EXERCISE
Give again, word for word, every line in the entries below from the line with "[27:11.00-27:12.00]" up to and including the line with "[27:20.00-27:20.94]", and no other line.

THE RECORDS
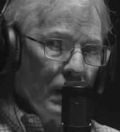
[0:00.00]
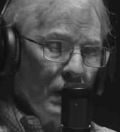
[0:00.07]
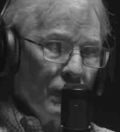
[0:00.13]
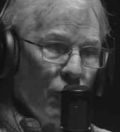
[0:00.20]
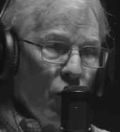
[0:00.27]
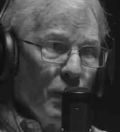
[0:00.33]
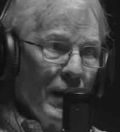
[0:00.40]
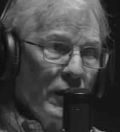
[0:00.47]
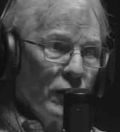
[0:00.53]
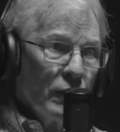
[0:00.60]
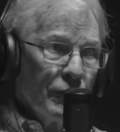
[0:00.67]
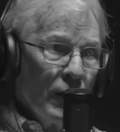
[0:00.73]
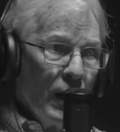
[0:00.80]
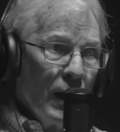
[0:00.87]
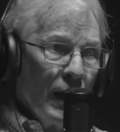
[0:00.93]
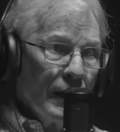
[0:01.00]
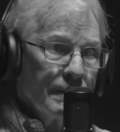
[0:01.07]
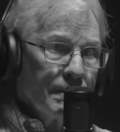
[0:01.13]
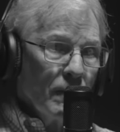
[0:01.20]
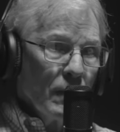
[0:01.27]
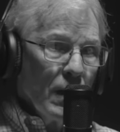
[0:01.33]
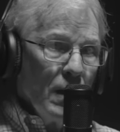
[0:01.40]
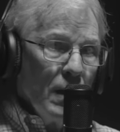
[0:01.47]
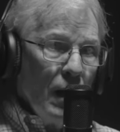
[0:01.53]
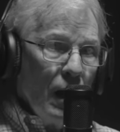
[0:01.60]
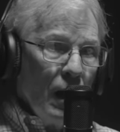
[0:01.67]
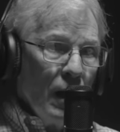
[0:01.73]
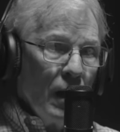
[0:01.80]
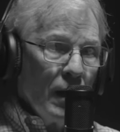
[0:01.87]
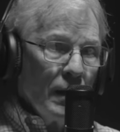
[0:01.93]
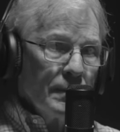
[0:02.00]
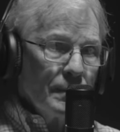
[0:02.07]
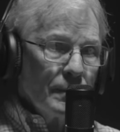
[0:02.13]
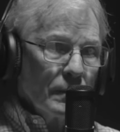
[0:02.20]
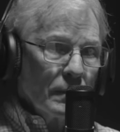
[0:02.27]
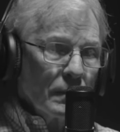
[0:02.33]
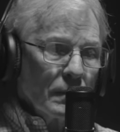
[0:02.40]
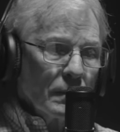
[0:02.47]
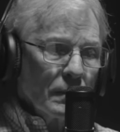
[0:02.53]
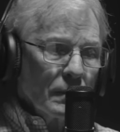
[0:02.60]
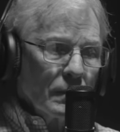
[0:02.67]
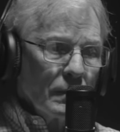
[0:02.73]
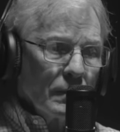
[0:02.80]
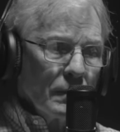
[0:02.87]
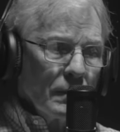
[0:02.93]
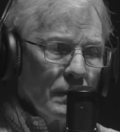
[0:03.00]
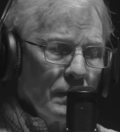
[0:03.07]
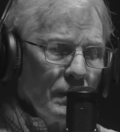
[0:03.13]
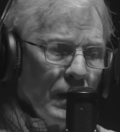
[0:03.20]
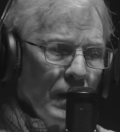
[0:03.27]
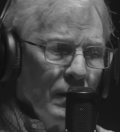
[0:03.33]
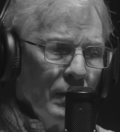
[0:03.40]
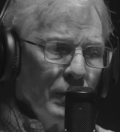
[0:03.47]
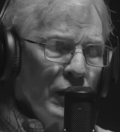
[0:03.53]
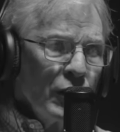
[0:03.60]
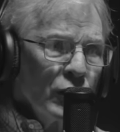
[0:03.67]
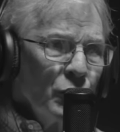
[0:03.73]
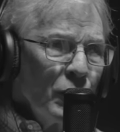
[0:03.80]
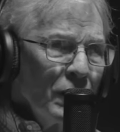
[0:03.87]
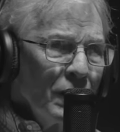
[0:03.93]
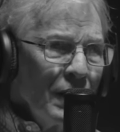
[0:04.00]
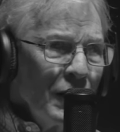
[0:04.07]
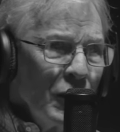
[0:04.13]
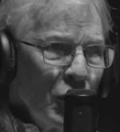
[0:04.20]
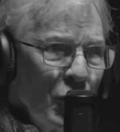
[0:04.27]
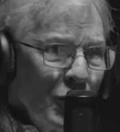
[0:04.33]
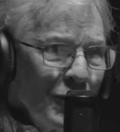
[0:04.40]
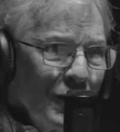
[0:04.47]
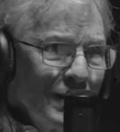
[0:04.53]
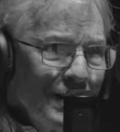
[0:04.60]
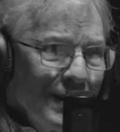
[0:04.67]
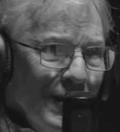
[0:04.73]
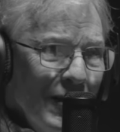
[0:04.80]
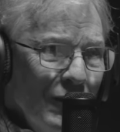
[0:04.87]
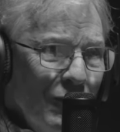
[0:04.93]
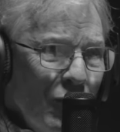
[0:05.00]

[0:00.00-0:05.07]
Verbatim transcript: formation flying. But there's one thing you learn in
...
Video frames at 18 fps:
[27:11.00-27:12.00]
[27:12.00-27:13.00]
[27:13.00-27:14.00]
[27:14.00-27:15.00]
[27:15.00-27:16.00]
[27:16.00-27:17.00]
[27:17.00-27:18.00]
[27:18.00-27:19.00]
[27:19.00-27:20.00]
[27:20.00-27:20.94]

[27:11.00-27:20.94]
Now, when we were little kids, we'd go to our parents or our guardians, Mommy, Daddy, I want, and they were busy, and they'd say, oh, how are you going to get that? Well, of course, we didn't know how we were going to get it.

THE COMPLETED TASK
[27:11.00-27:12.00]
[27:12.00-27:13.00]
[27:13.00-27:14.00]
[27:14.00-27:15.00]
[27:15.00-27:16.00]
[27:16.00-27:17.00]
[27:17.00-27:18.00]
[27:18.00-27:19.00]
[27:19.00-27:20.00]
[27:20.00-27:20.94]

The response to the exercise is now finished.